ASSIGNMENT —
Once you find the line below that has "(1183.40 s to 1184.30 s)", output it and every line after it exactly, stopping after the line that has "(1193.30 s to 1194.20 s)", with no pictures.

• • • •

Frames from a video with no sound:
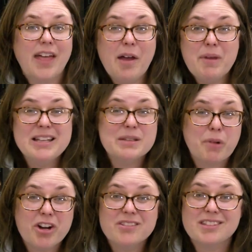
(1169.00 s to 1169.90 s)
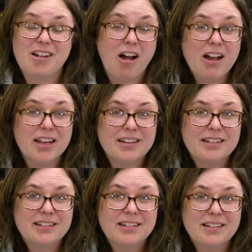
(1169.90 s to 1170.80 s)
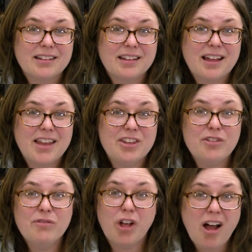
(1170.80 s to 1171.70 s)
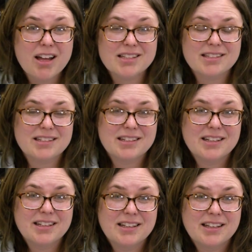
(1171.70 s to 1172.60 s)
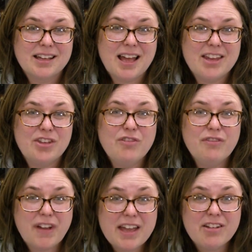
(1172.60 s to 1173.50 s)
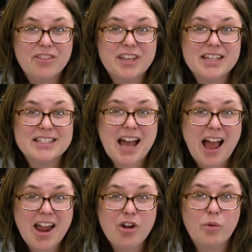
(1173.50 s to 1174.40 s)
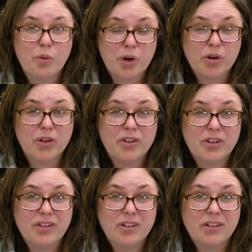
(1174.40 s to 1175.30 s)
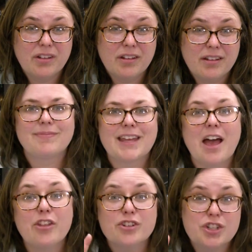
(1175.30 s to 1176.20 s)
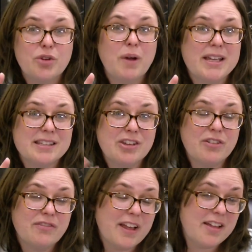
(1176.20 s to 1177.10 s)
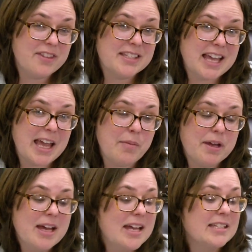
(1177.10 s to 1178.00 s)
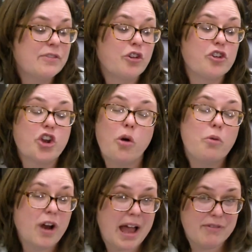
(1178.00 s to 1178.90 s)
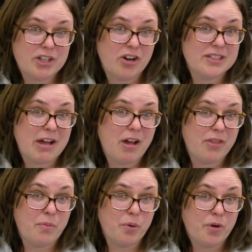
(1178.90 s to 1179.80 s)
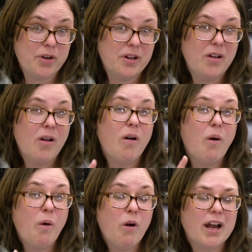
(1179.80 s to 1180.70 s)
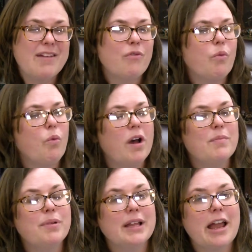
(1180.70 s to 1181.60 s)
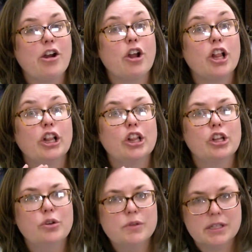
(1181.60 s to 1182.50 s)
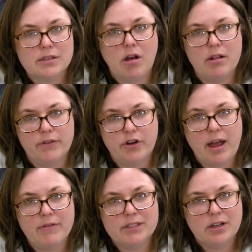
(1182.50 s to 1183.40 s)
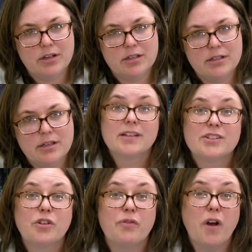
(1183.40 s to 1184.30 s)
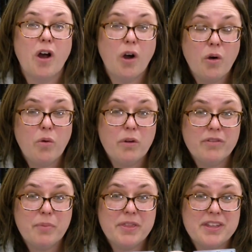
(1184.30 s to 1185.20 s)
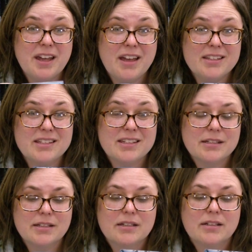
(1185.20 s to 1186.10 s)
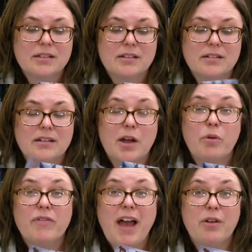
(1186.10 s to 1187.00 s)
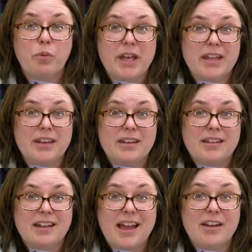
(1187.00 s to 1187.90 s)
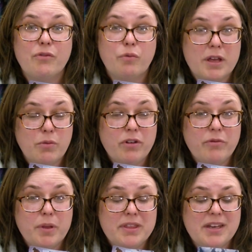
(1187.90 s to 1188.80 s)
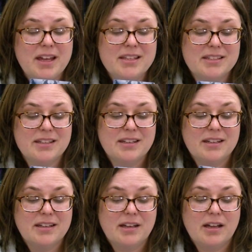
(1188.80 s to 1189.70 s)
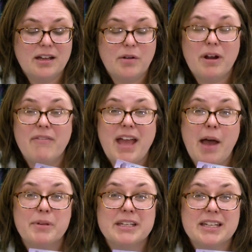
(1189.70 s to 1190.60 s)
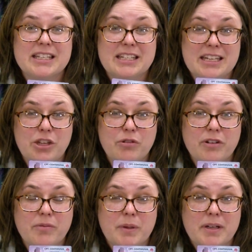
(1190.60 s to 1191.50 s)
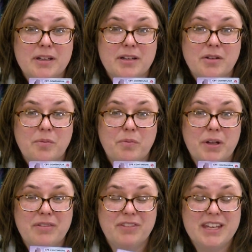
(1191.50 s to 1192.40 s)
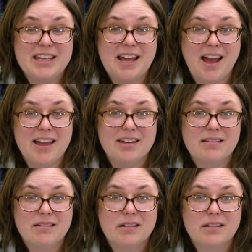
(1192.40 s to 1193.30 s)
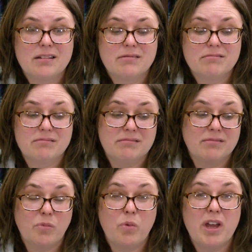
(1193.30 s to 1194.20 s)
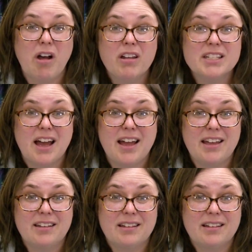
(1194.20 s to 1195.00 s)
that means Martin's gone and you lost and you failed the entire world. The other 2 ways that you can fail at this game is if there are no more avatars out on the board, or if one player loses all of their avatars. So if O would have bit the dust, I would have had Win. And if Win would have bit the dust, I would have Captain Continuum. But if he died, we all die.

• • • •

ANSWER TO THIS TASK —
(1183.40 s to 1184.30 s)
(1184.30 s to 1185.20 s)
(1185.20 s to 1186.10 s)
(1186.10 s to 1187.00 s)
(1187.00 s to 1187.90 s)
(1187.90 s to 1188.80 s)
(1188.80 s to 1189.70 s)
(1189.70 s to 1190.60 s)
(1190.60 s to 1191.50 s)
(1191.50 s to 1192.40 s)
(1192.40 s to 1193.30 s)
(1193.30 s to 1194.20 s)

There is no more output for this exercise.